Israeli Prime Minister Benjamin Netanyahu said early Sunday that he would go to hospital for an emergency procedure to receive a pacemaker, but vowed to go ahead with his controversial judicial review plan.

In a brief videotaped statement posted at 2 a.m., Netanyahu said he had been fitted with a monitoring device after being briefly hospitalized last week for what his office had said was dehydration. He said an alarm on the device went off Saturday night, meaning he needed a pacemaker right away.

“I feel great, but I listen to my doctors,” he said.

In a brief statement, Netanyahu’s office said the Israeli leader would be sedated. A senior deputy, Justice Minister Yariv Levin, would replace him.

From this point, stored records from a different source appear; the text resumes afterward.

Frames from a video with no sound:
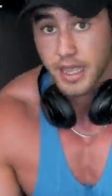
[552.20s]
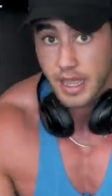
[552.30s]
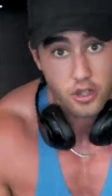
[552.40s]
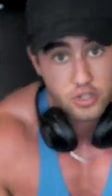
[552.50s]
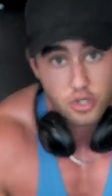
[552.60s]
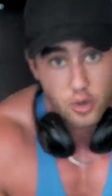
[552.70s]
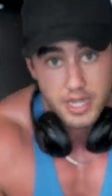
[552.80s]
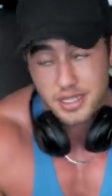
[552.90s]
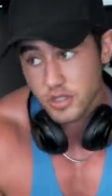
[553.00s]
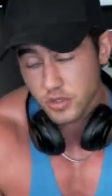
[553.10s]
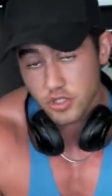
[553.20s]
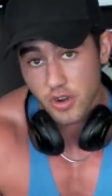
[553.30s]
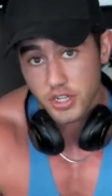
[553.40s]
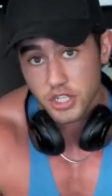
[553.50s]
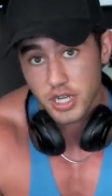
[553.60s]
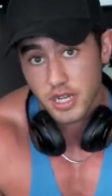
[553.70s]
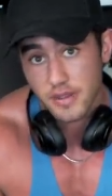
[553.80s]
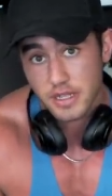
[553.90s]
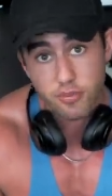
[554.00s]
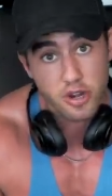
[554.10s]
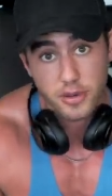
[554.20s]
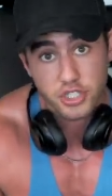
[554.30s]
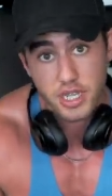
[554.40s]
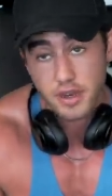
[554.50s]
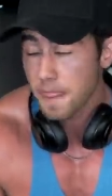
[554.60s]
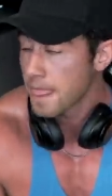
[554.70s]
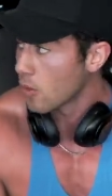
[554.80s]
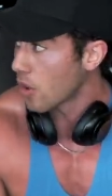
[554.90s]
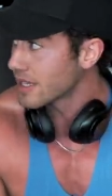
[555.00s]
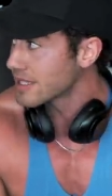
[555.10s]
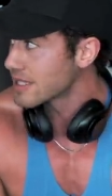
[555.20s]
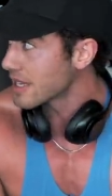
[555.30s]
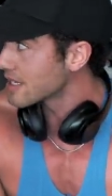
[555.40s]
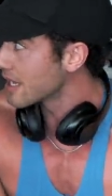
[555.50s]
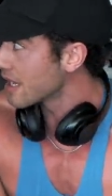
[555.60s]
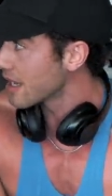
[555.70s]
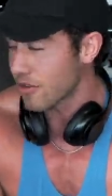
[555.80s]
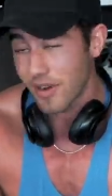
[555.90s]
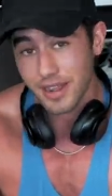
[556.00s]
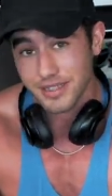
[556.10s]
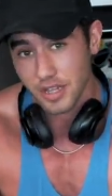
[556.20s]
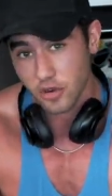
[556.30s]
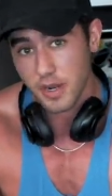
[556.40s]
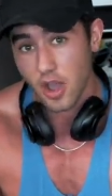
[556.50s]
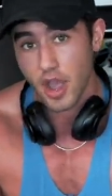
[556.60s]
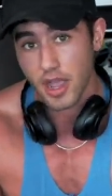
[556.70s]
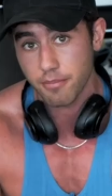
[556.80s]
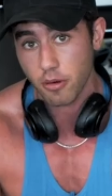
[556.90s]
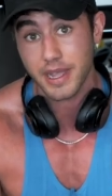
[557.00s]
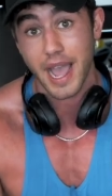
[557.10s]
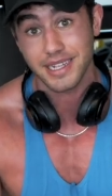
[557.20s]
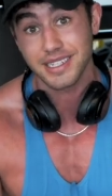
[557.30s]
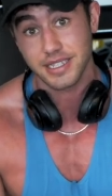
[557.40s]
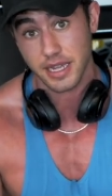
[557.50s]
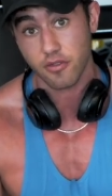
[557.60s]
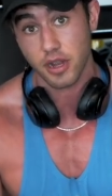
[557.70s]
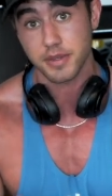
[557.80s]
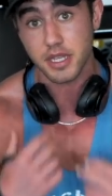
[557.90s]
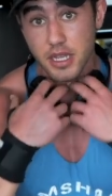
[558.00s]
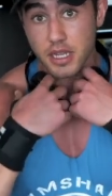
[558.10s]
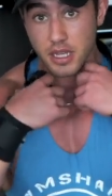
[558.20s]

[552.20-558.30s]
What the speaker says: Get a good squeeze, good stretch, and that's pretty much it. Working sets here around a little bit higher, probably 8 to 10 reps.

Netanyahu’s office made the announcement as Israel faces widespread street protests over Netanyahu’s controversial judicial reform plan. The plan has sparked months of protests, with hundreds of thousands of people taking to the streets on Saturday night to demonstrate against it ahead of a key parliamentary vote on Monday.

Levin is the mastermind behind the overhaul plan.

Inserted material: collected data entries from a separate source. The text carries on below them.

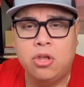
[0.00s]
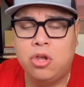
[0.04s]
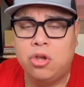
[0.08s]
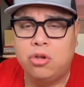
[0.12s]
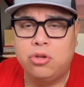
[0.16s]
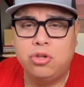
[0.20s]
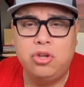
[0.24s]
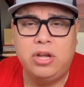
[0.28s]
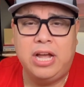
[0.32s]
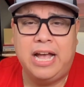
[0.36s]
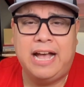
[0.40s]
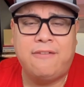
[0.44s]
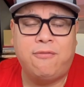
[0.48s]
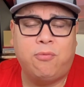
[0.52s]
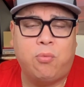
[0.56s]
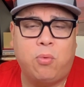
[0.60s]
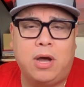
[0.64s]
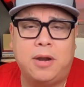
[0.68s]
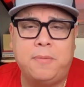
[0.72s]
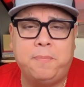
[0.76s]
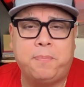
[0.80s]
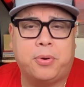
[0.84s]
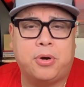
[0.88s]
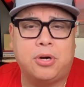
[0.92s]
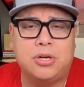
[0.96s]
You can have
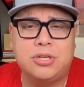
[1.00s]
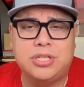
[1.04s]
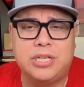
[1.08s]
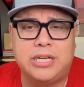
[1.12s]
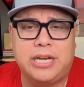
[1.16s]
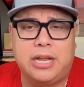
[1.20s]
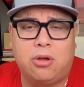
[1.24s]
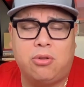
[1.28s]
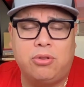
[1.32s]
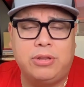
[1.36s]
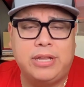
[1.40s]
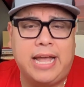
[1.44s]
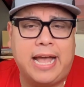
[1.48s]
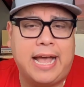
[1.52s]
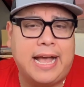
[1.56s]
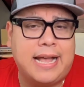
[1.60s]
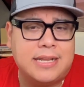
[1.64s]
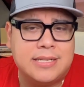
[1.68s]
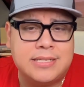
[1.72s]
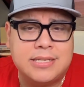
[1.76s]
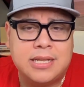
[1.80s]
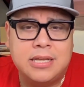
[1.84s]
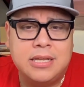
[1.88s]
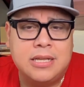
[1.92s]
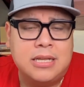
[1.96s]
one person that only
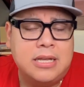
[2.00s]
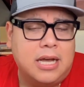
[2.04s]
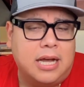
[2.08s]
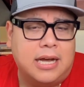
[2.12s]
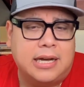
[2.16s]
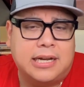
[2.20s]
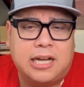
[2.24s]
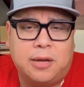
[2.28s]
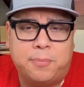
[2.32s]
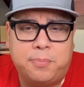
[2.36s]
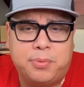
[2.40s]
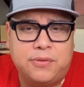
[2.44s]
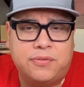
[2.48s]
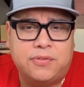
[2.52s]
has a couple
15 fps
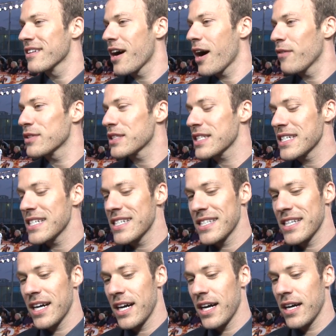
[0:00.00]
obviously,
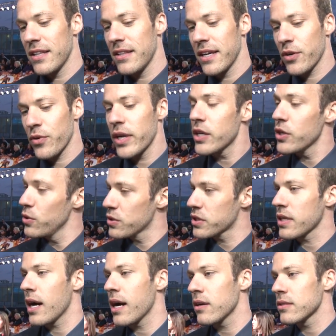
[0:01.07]
and they create a new
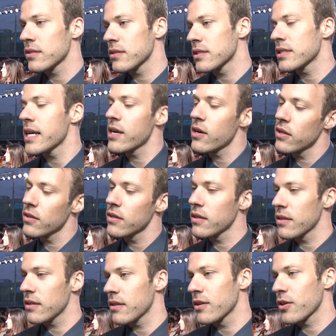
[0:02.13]
style and take on
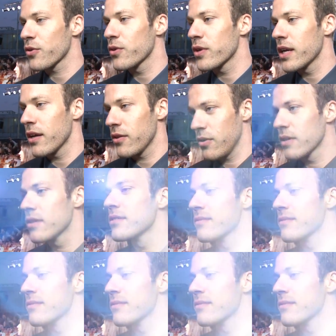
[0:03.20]
the crew together.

Netanyahu’s office said the prime minister would receive the pacemaker at Israel’s Sheba Hospital, where he was also treated last week.

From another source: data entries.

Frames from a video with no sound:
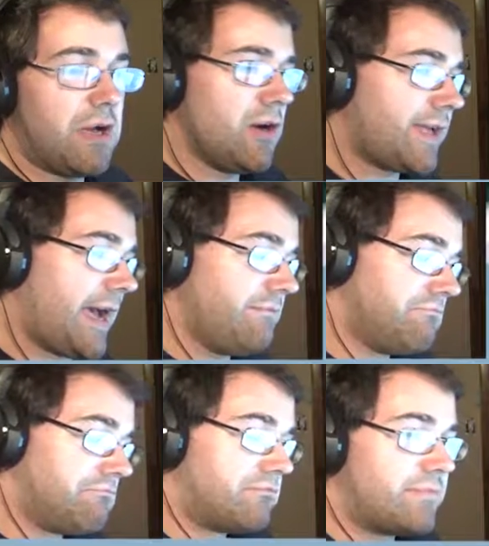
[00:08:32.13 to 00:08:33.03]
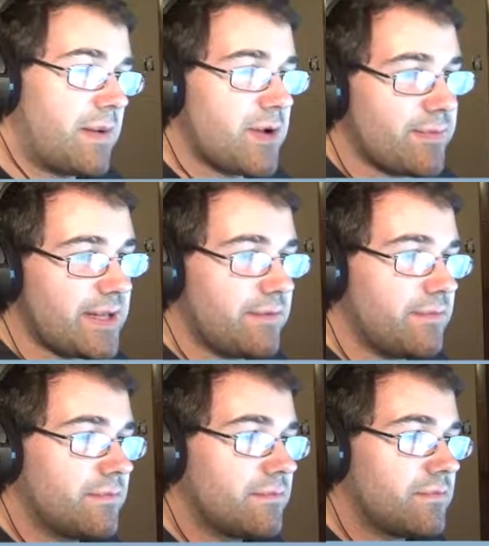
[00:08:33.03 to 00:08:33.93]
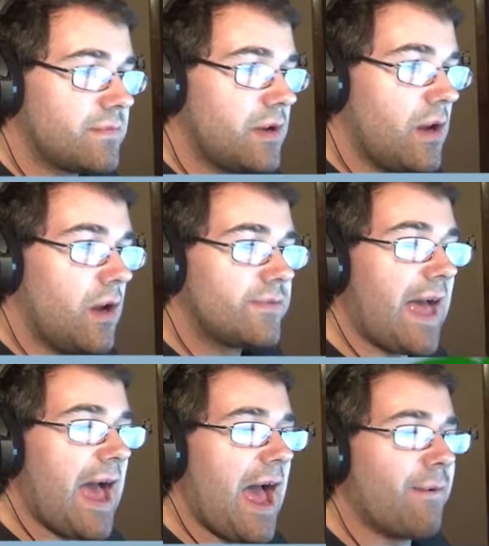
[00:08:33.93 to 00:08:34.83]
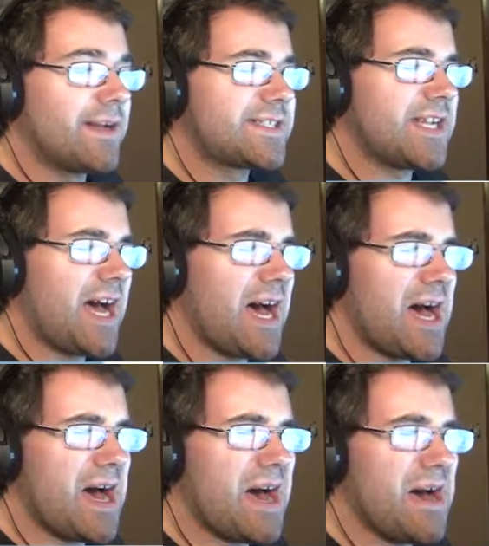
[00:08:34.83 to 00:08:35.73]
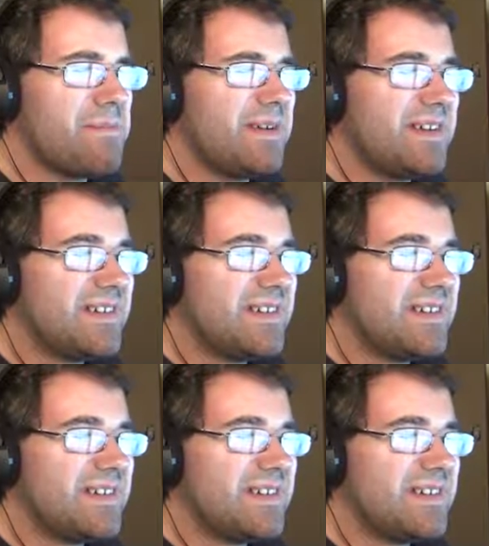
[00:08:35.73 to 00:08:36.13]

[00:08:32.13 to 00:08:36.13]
Okay, I'm okay with it. That was dumb!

Netanyahu said he expected to be released from hospital on Sunday and head to the Knesset, or parliament, before an expected vote on his reform.

At the same time, he said that he hoped to reach an agreement with his opponents.

A pacemaker is used when a patient’s heart beats too slowly, which can cause fainting, according to the National Institutes of Health. It can also be used to treat heart failure. By sending electrical pulses to the heart, the device increases or maintains the normal rate of a person’s heartbeat, allowing the heart to pump blood to the body at a normal rate.